President Obama's public rationale for this shift is clear. He wants arms control agreements, victory in Afghanistan, and the denuclearization of Iran—and Russia has a role to play in all three. Reset has lubricated new agreements with Russia that enable, for example, the speedy overflight of U.S. military planes across the North Pole and on to Kyrgyzstan, in support of the war in Afghanistan; the sale of Russian military helicopters, to be paid for by the Pentagon, to the Afghan government; and a tighter financial squeeze on Iran. Meanwhile, on the domestic front, absent any other fulfillment of Obama’s campaign vow to win hearts and minds abroad through civility, the "reset" is Exhibit Number One that good manners work.

In addition, Obama officials believe that, while the great-power-rivalry strain of geopolitics in the region may have been necessary in the 1990s, it is now obsolete. When Heslin's policy was initially drawn up, its concrete objective was to provide the Caucasian and Central Asian states with a financial channel independent of Moscow's grip. That meant the construction of energy pipelines to alternative markets, especially the Baku-Ceyhan oil pipeline from the Caucasus to Turkey. But that policy has largely succeeded: The full flow of oil Baku-Ceyhan began in 2006. The Central Asian states of Kazakhstan and Turkmenistan are not linked in—and given their cautious nature, they are unlikely to risk Russia’s ire by agreeing to be connected by pipeline with the West—but they have also developed alternate export routes through China, which has constructed its own pipelines that serve precisely the same function.

Crucially, the change in American policy has been more dramatic in Central Asia than it has in Eastern Europe or the Caucasus. Sensitive to criticism that the administration's policy of “reset” with Russia means selling out fragile countries that have developed close ties with the West, Secretary of State Hillary Clinton was volubly supportive on a July swing through Ukraine, Poland, and the Caucasus states of Armenia, Azerbaijan, and Georgia.

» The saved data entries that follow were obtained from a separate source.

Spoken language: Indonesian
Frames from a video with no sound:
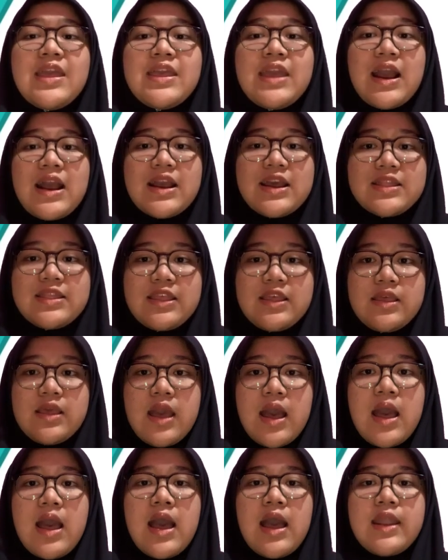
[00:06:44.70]
Yang
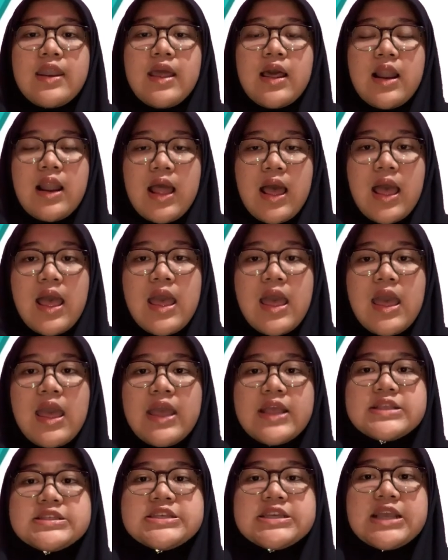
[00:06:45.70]
ketiga adalah
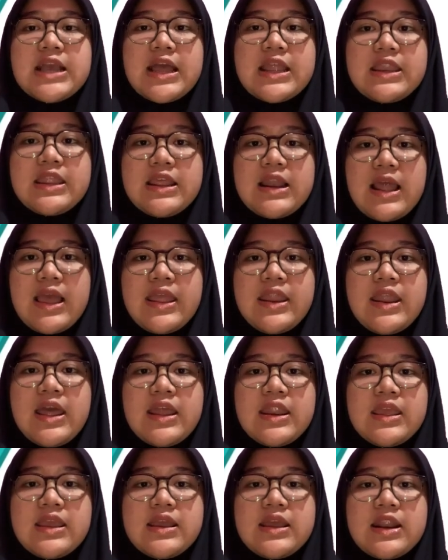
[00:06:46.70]
jika nilai
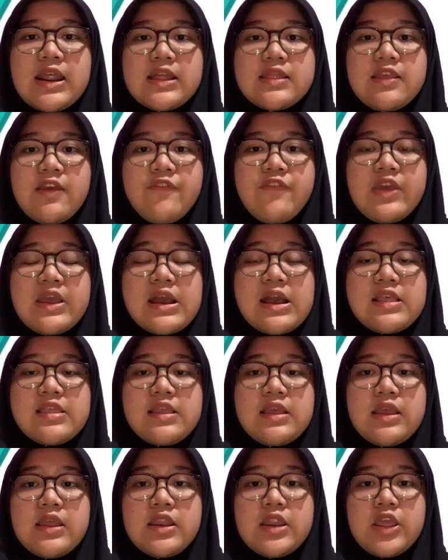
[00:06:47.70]
dari
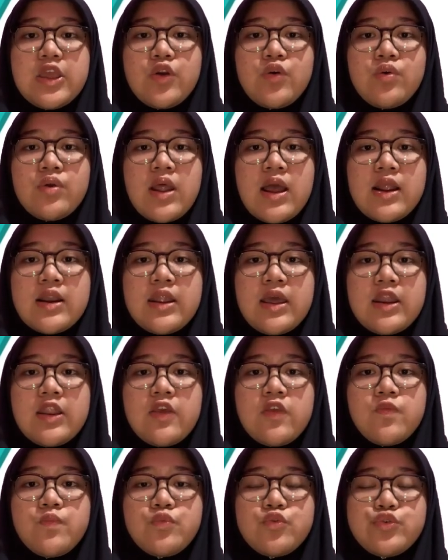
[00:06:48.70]
gratifikasi ini kurang
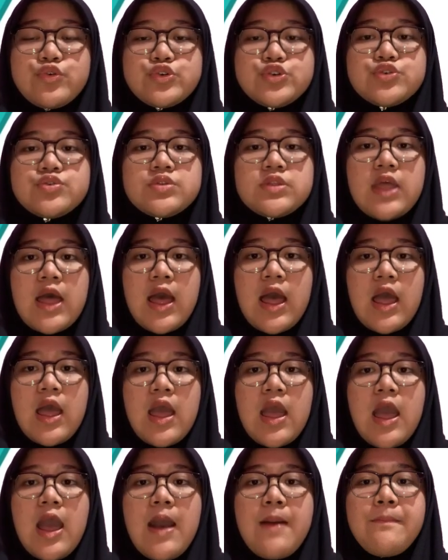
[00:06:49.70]
dari 10 juta,
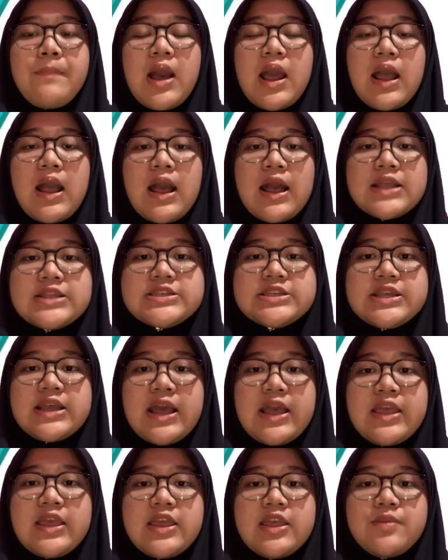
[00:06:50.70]
maka
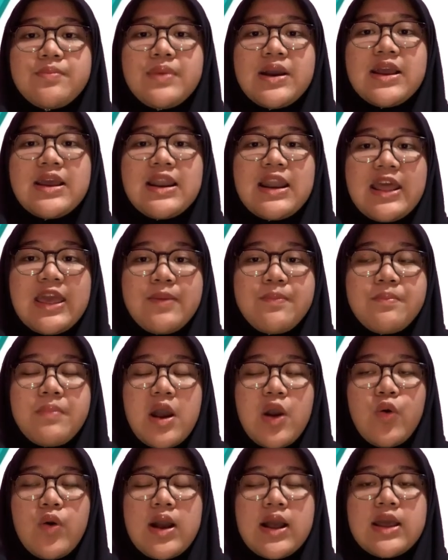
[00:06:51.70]
jika ingin mengklaim
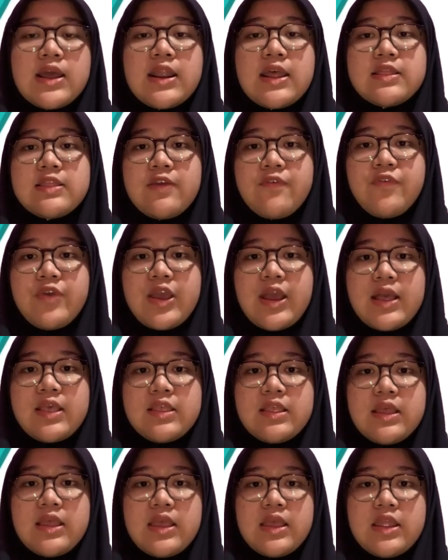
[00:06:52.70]
bahwa
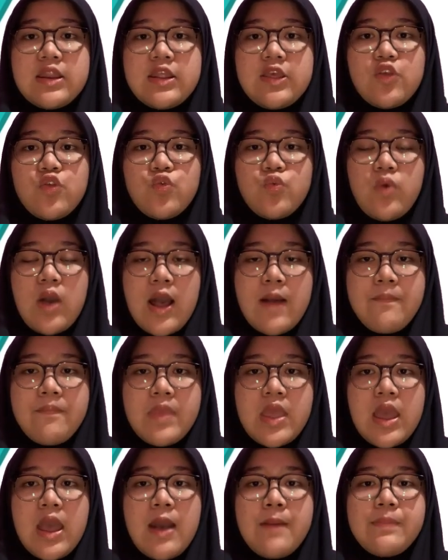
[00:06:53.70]
gratifikasi ini suap,
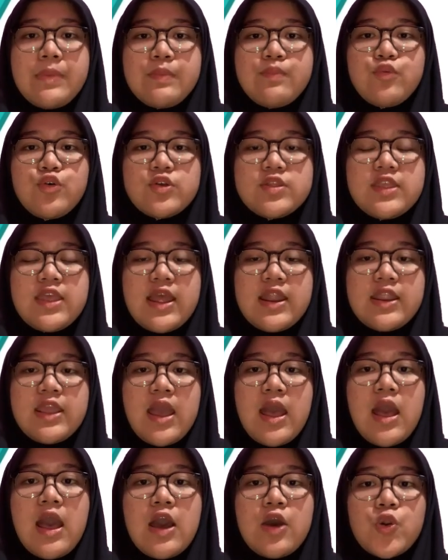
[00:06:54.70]

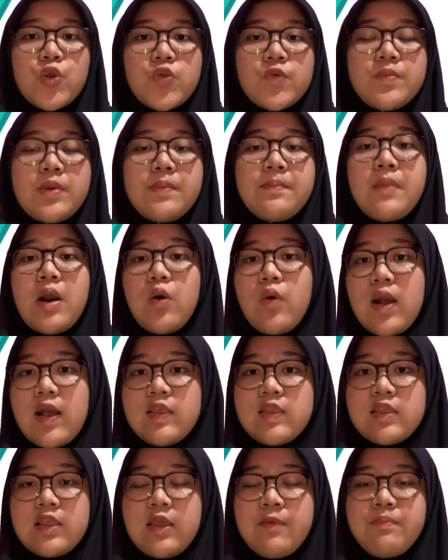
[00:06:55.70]
pembuktiannya harus membawa
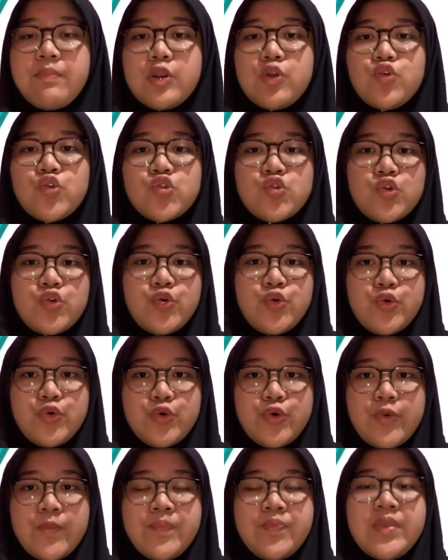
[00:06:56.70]
si penuntut
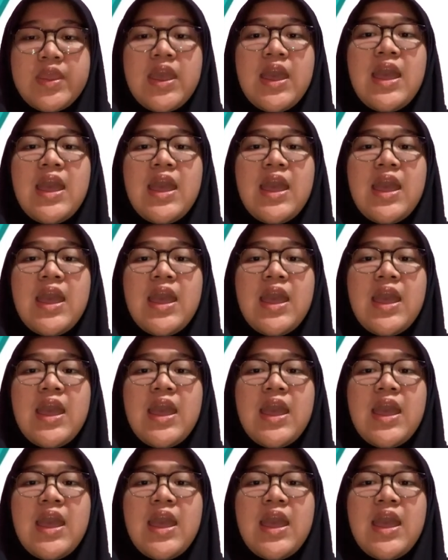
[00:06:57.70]
hukum.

At times, she seemed to err on the side of trying too hard, as when she said Ukraine is still welcome in NATO (Kiev itself seems to have lost interest in the idea), and when she accused Russia of invading and occupying Georgian territory. Though Clinton's trip also made some progress in assuaging local fears about waning American fidelity, the assertive deployment of Russian weaponry on what most of the world still regards as Georgian territory demonstrates the irrelevance of her assurances.

President Obama must realize that his new policy ultimately represents a trade-off. While the geopolitical gains from deemphasizing the Great Game have been substantial, the local costs of America's hands-off approach have been quite high. In Kyrgyzstan, which is still embroiled in ethnic strife, deferring to Russia has meant leaving a largely powerless government to its own devices. Azerbaijan has nervously struck up negotiations over natural-gas with Russia’s Gazprom in order to forestall any possible trouble of its own with Moscow. And the United States has adopted a far different approach toward local leaders, swallowing Kazakhstan's backsliding on what they believed was the country's private commitment to release imprisoned opposition political activist Yevgeny Zhovtis, and deepening relations with Uzbekistan's President Islam Karimov, probably the most brutal leader in the former Soviet Union. In other words, the reset has a serious downside: By deciding that the politics of Central Asia are what they are, Washington risks losing its justly earned reputation as the region's protector of political and economic independence.

Steve LeVine, a contributing editor at Foreign Policy, is the author of The Oil and the Glory.